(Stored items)
▼
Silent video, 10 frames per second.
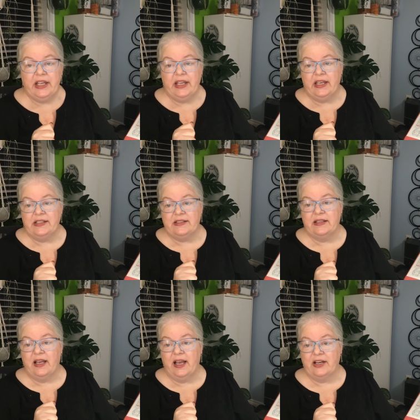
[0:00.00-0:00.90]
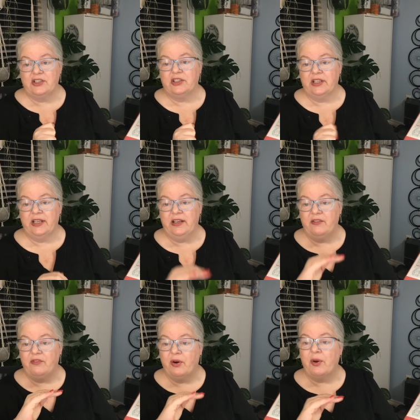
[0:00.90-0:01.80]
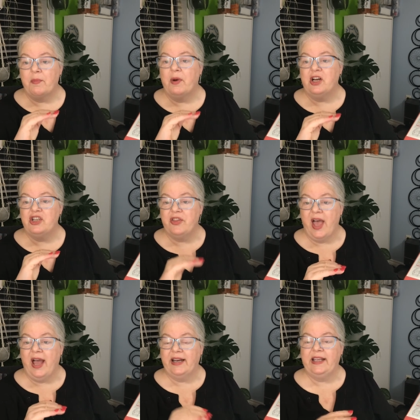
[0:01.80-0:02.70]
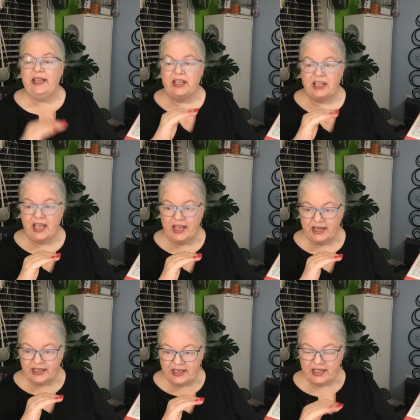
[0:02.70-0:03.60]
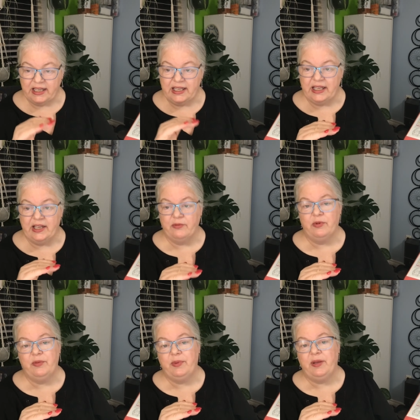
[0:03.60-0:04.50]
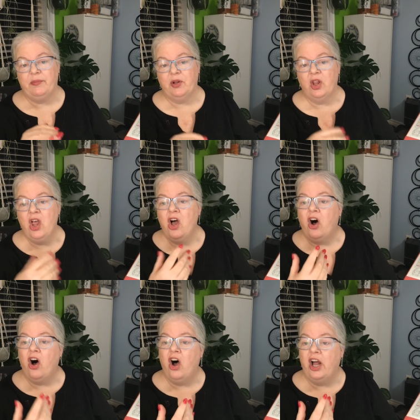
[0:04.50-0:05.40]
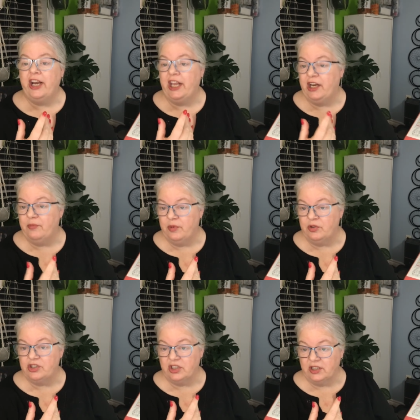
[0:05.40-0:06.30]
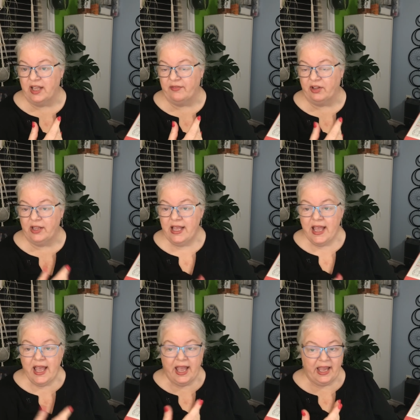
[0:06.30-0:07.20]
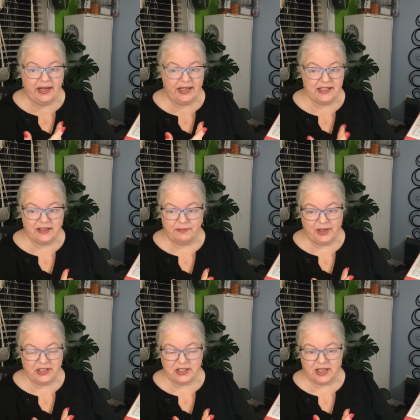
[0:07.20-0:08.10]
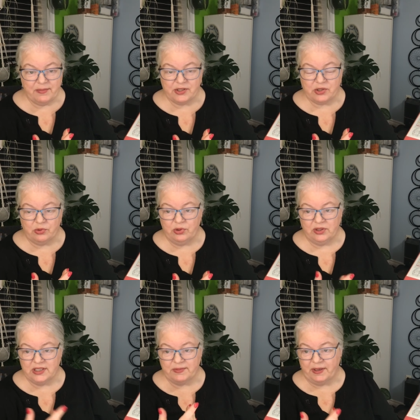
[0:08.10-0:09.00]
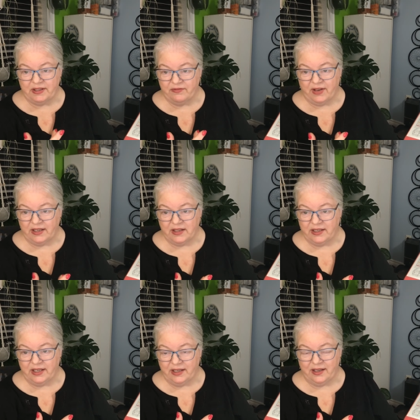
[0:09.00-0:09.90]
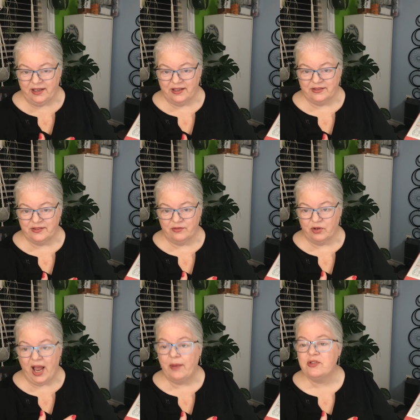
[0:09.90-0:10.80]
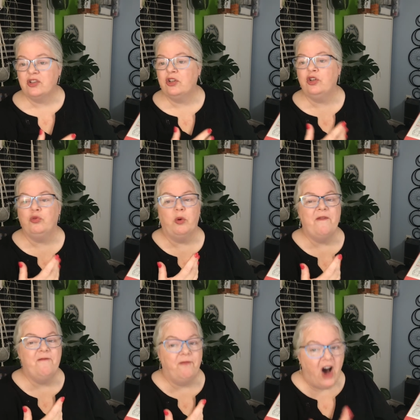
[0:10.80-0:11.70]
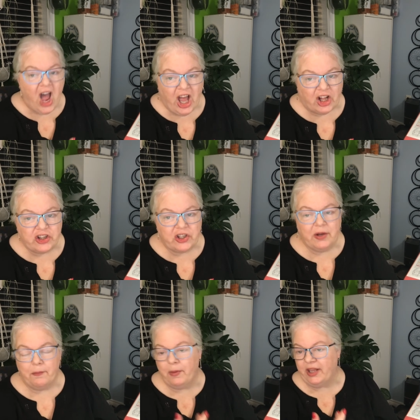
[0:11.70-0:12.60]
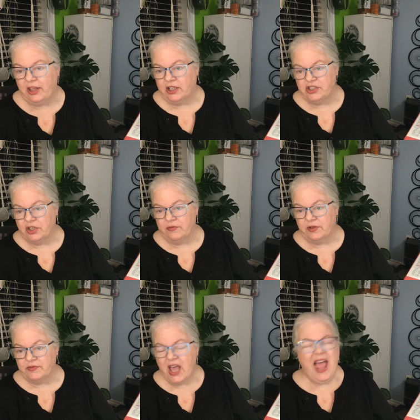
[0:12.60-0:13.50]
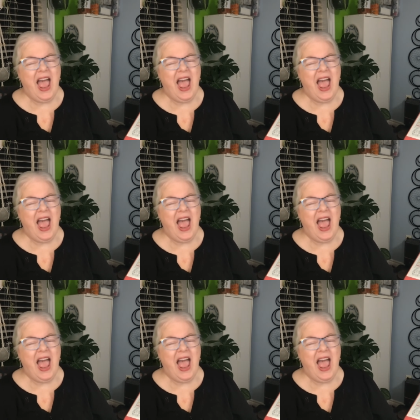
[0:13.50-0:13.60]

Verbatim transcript: is actually very much that. He can key in with people on an emotional level. And he's managed to keep his cool despite the fact that he is absolutely reviled by the conservatives.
▲
* **What this task involves**
Return the entries above exactly as they appear. Pictures should not be copied.

* **Result for this exercise**
Silent video, 10 frames per second.
[0:00.00-0:00.90]
[0:00.90-0:01.80]
[0:01.80-0:02.70]
[0:02.70-0:03.60]
[0:03.60-0:04.50]
[0:04.50-0:05.40]
[0:05.40-0:06.30]
[0:06.30-0:07.20]
[0:07.20-0:08.10]
[0:08.10-0:09.00]
[0:09.00-0:09.90]
[0:09.90-0:10.80]
[0:10.80-0:11.70]
[0:11.70-0:12.60]
[0:12.60-0:13.50]
[0:13.50-0:13.60]

Verbatim transcript: is actually very much that. He can key in with people on an emotional level. And he's managed to keep his cool despite the fact that he is absolutely reviled by the conservatives.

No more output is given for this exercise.